• What you should do
Return each line of the data below exactly, omitting any pictures.

• Given data

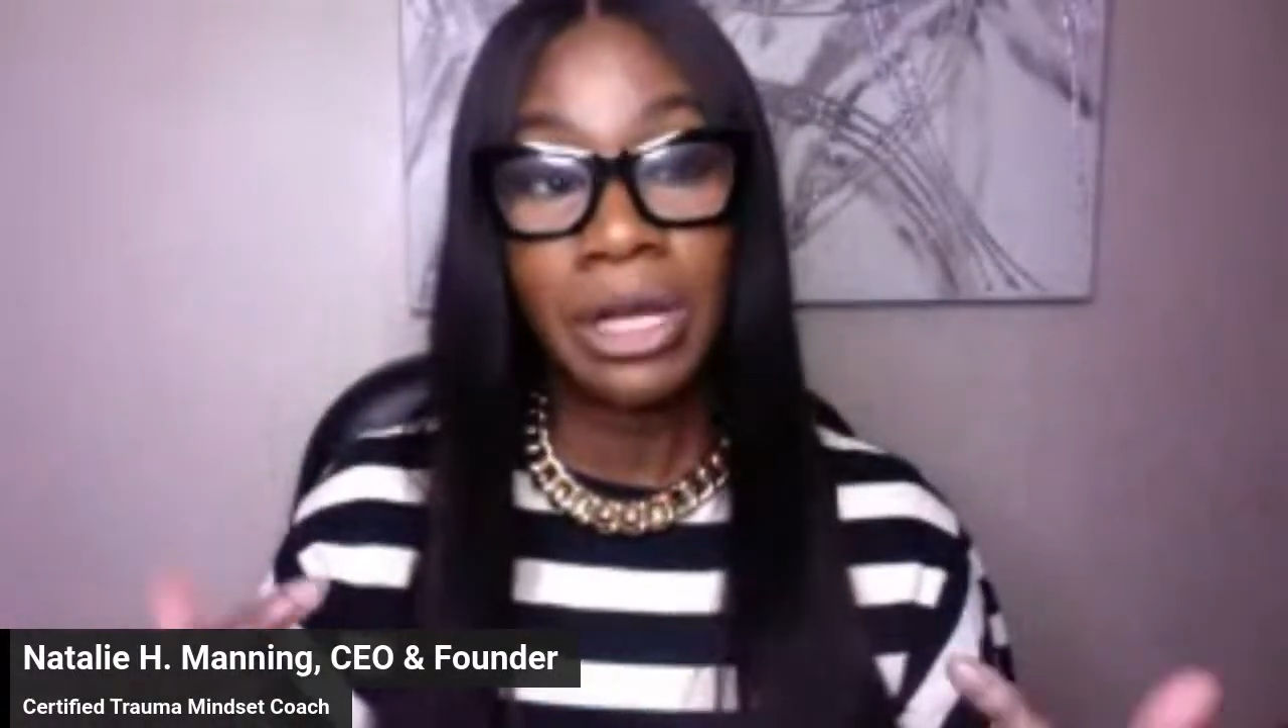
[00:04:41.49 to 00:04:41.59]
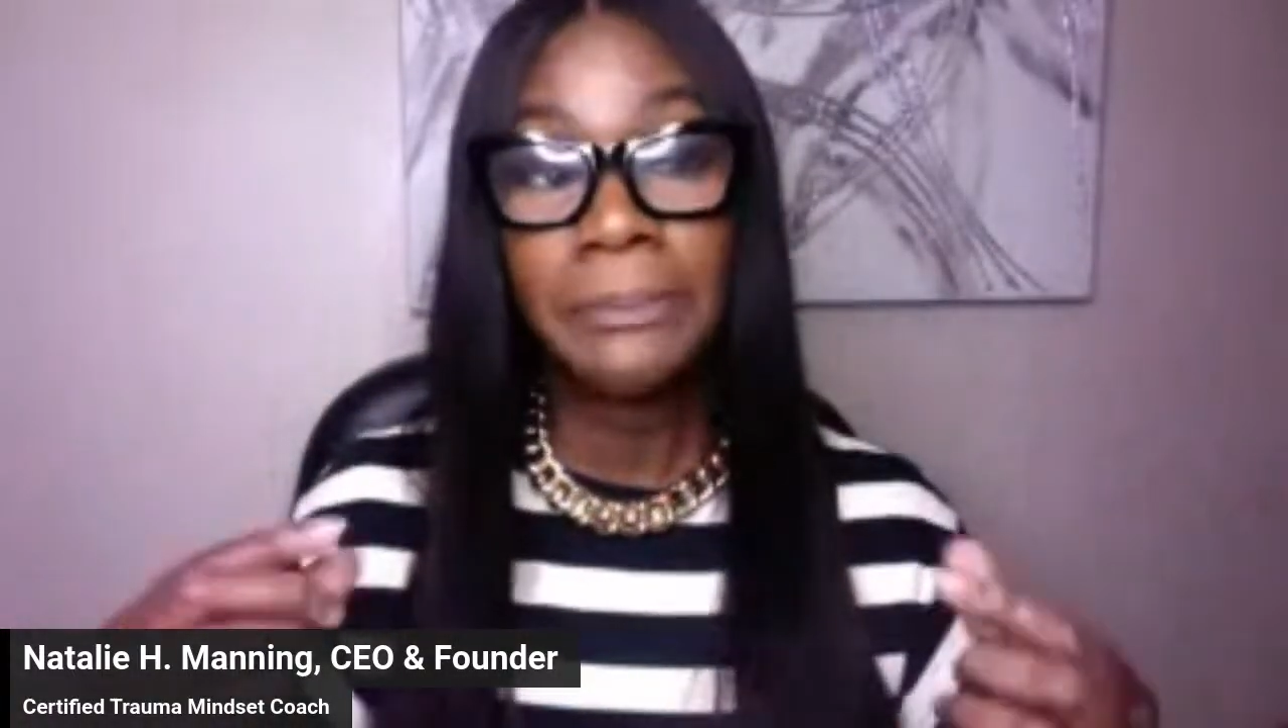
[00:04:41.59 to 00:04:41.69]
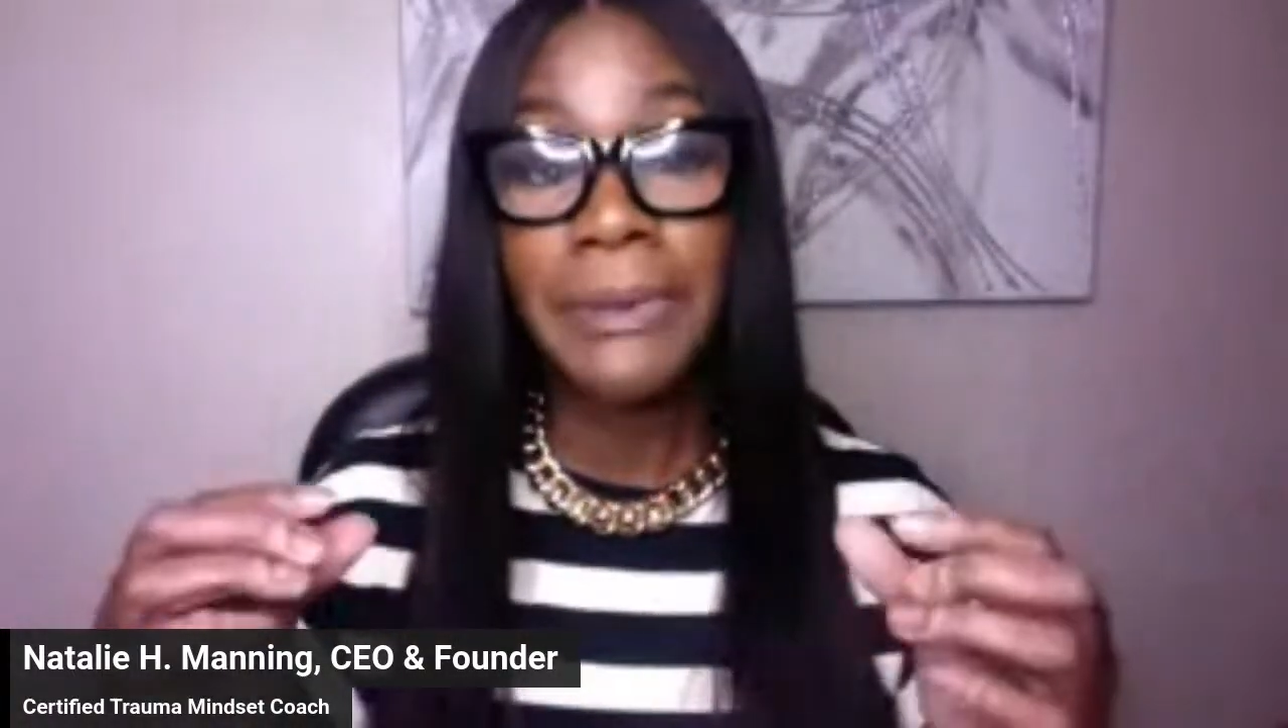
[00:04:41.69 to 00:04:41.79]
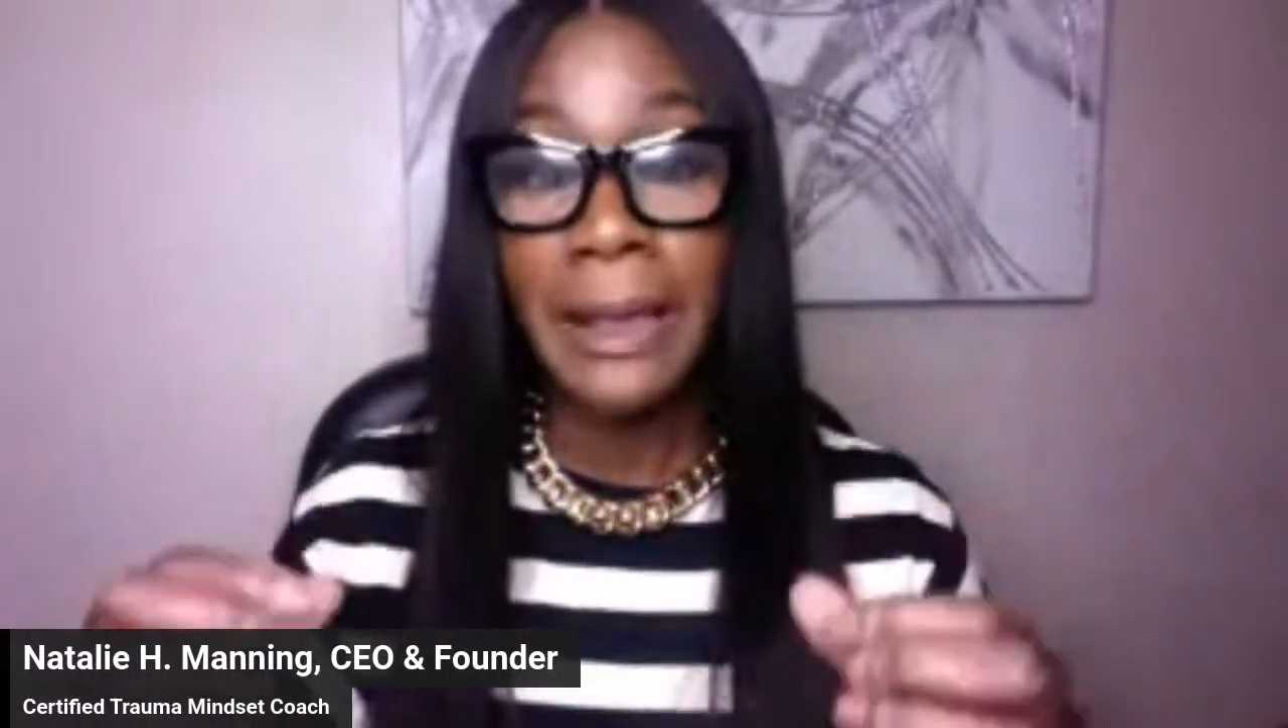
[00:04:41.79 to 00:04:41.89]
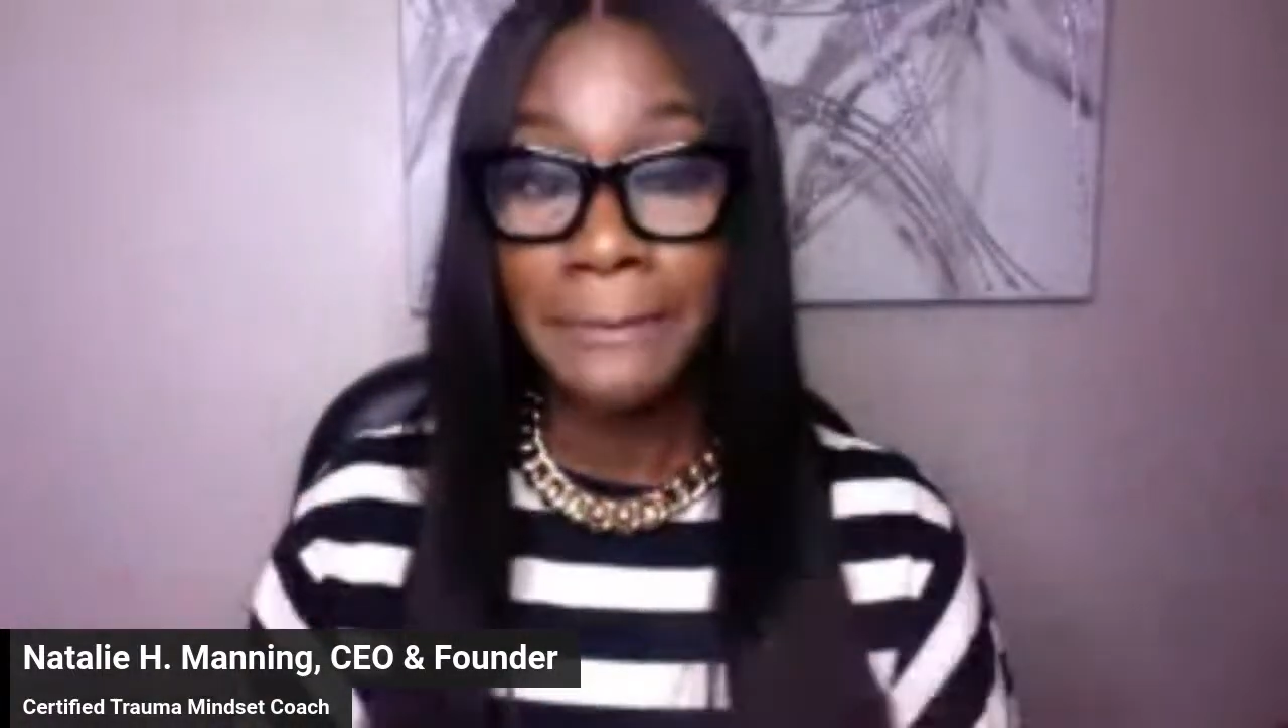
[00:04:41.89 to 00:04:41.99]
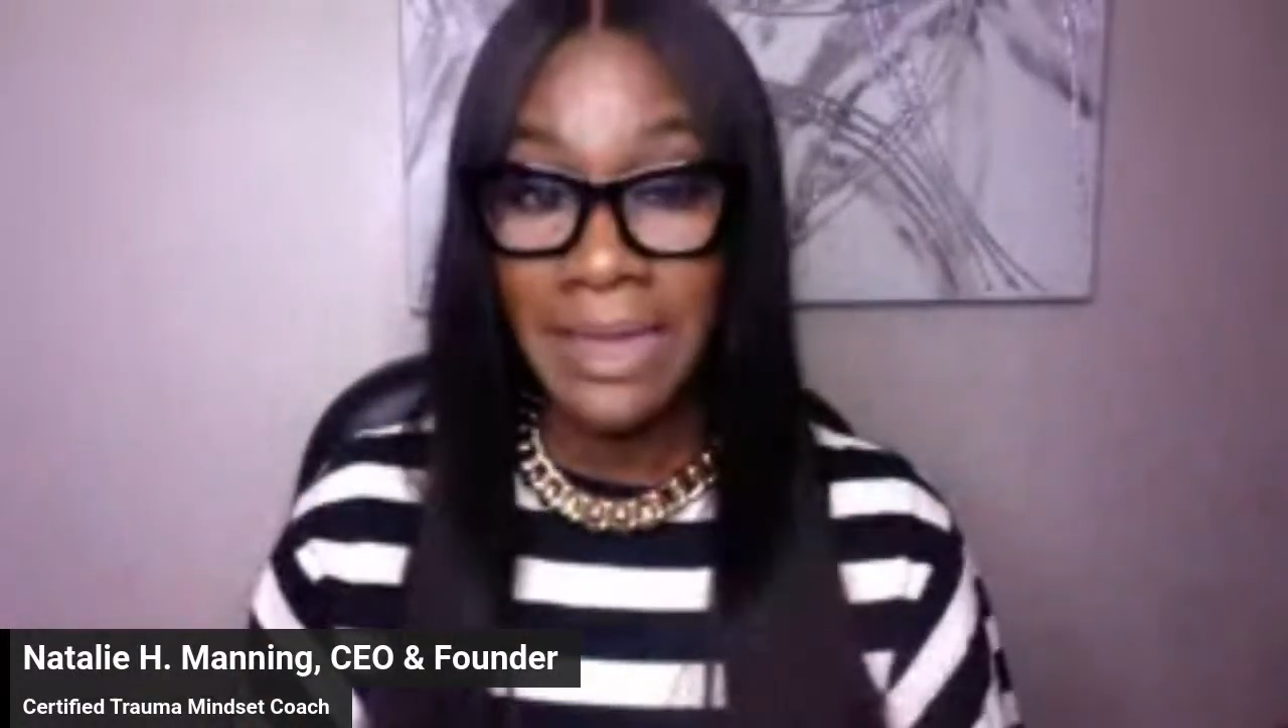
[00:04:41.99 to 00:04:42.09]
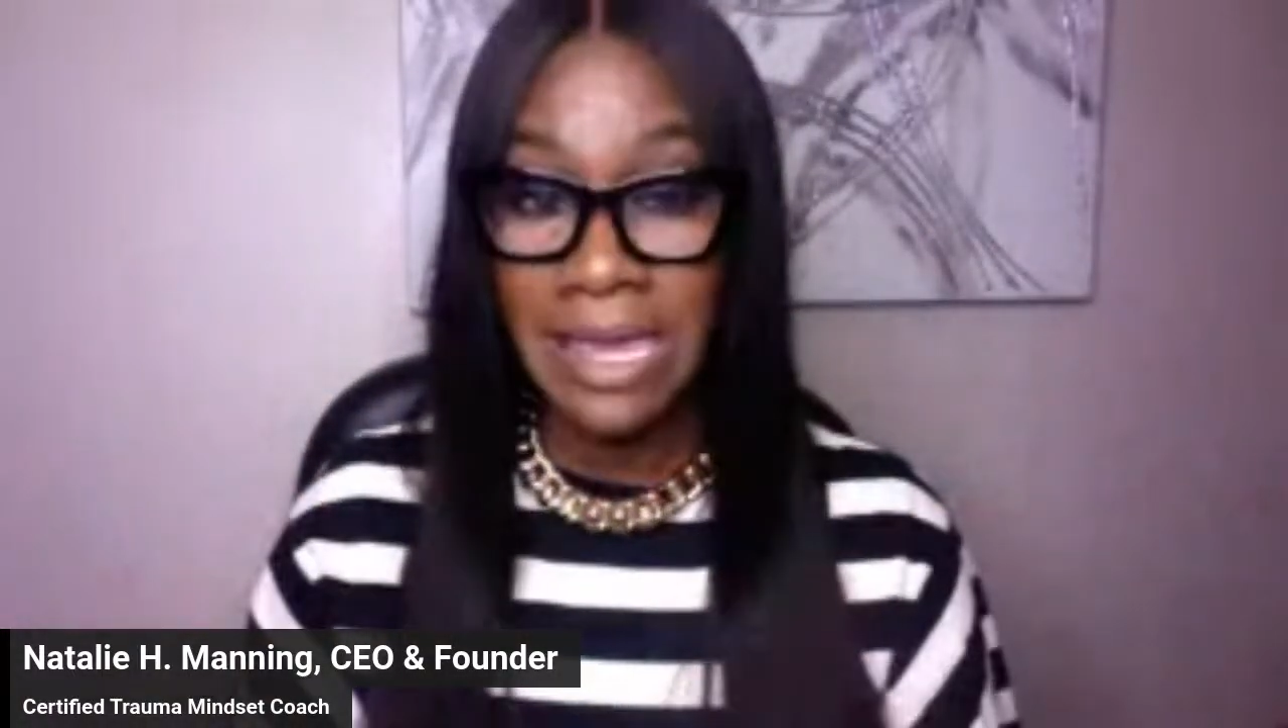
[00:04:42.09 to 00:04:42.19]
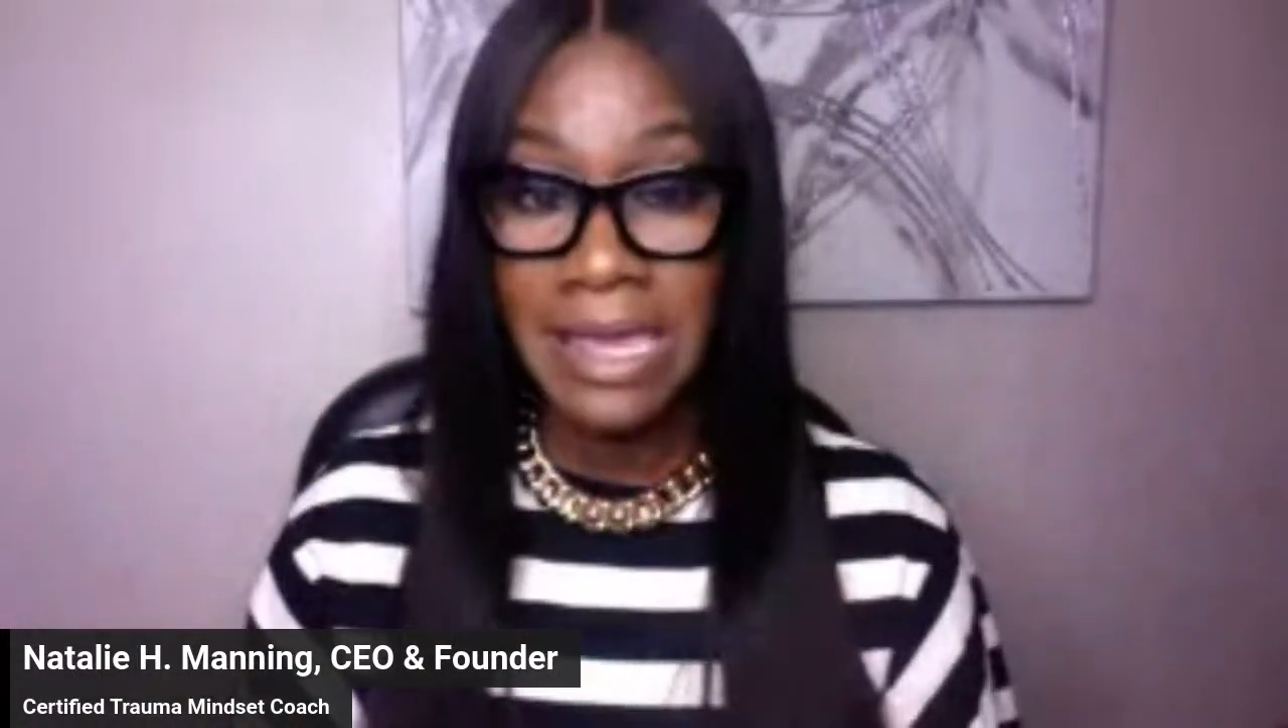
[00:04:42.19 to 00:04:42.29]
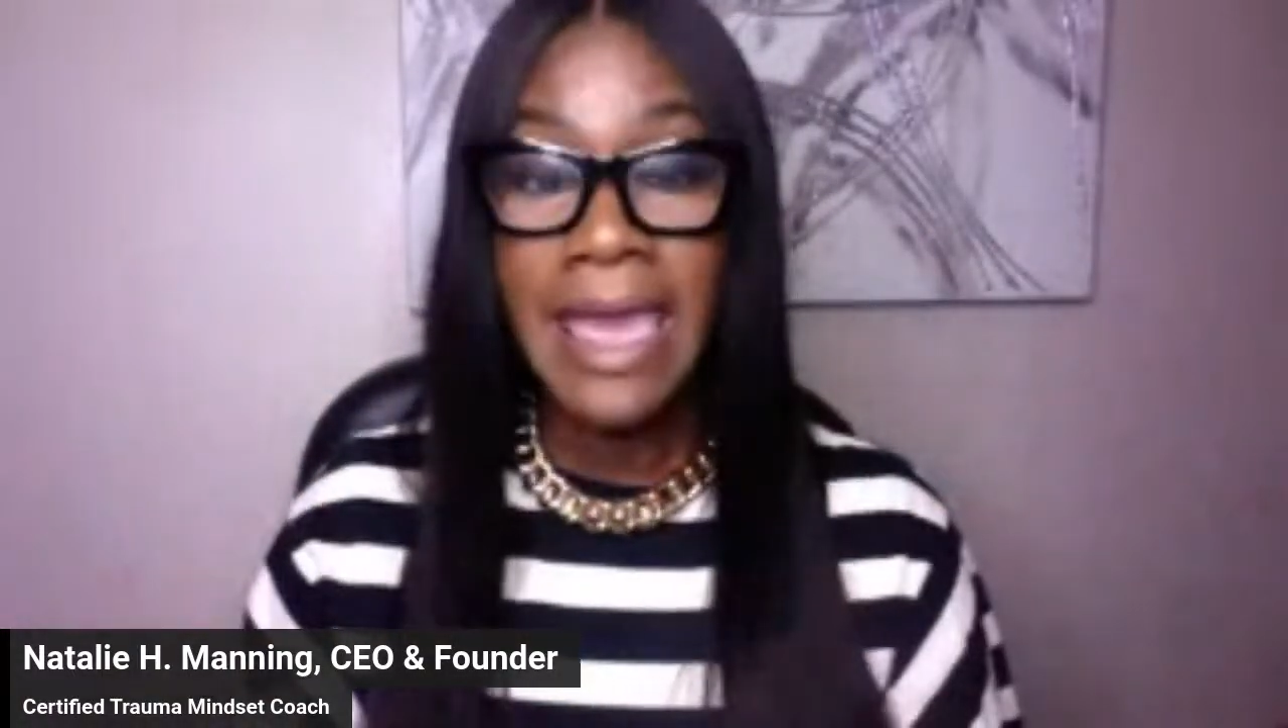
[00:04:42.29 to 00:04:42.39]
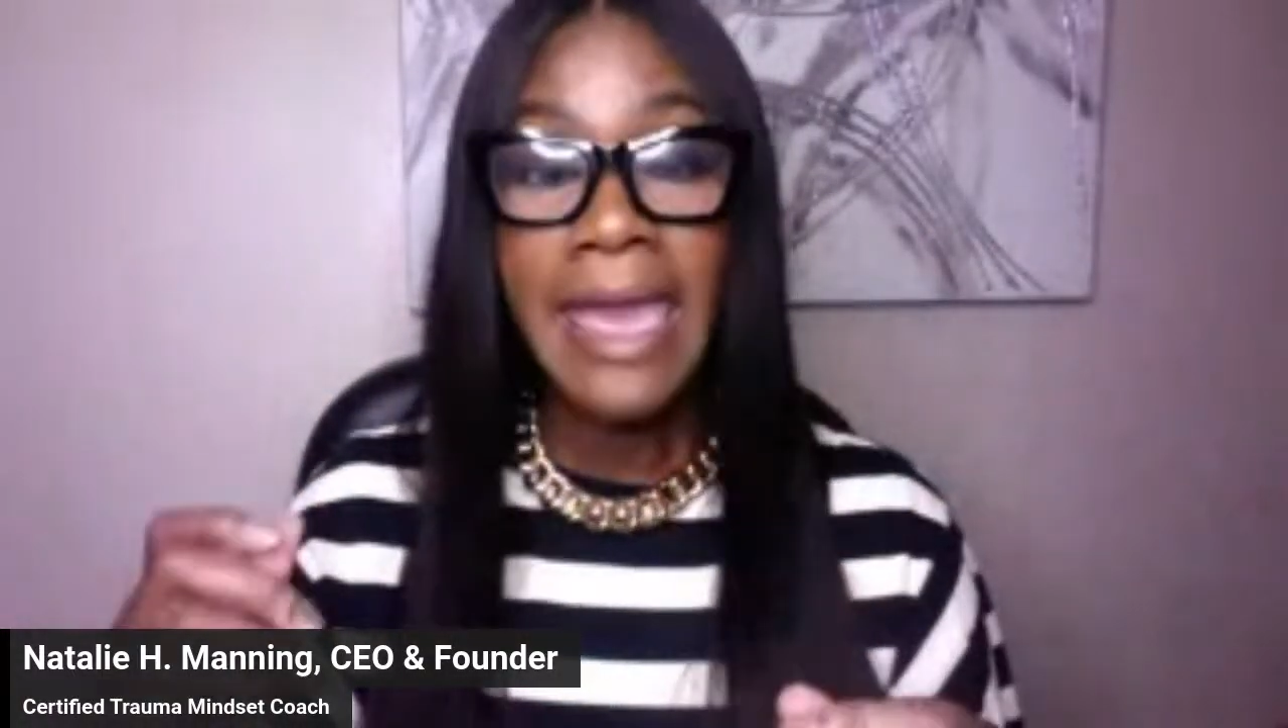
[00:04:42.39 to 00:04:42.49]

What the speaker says: may be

• Solution
[00:04:41.49 to 00:04:41.59]
[00:04:41.59 to 00:04:41.69]
[00:04:41.69 to 00:04:41.79]
[00:04:41.79 to 00:04:41.89]
[00:04:41.89 to 00:04:41.99]
[00:04:41.99 to 00:04:42.09]
[00:04:42.09 to 00:04:42.19]
[00:04:42.19 to 00:04:42.29]
[00:04:42.29 to 00:04:42.39]
[00:04:42.39 to 00:04:42.49]

What the speaker says: may be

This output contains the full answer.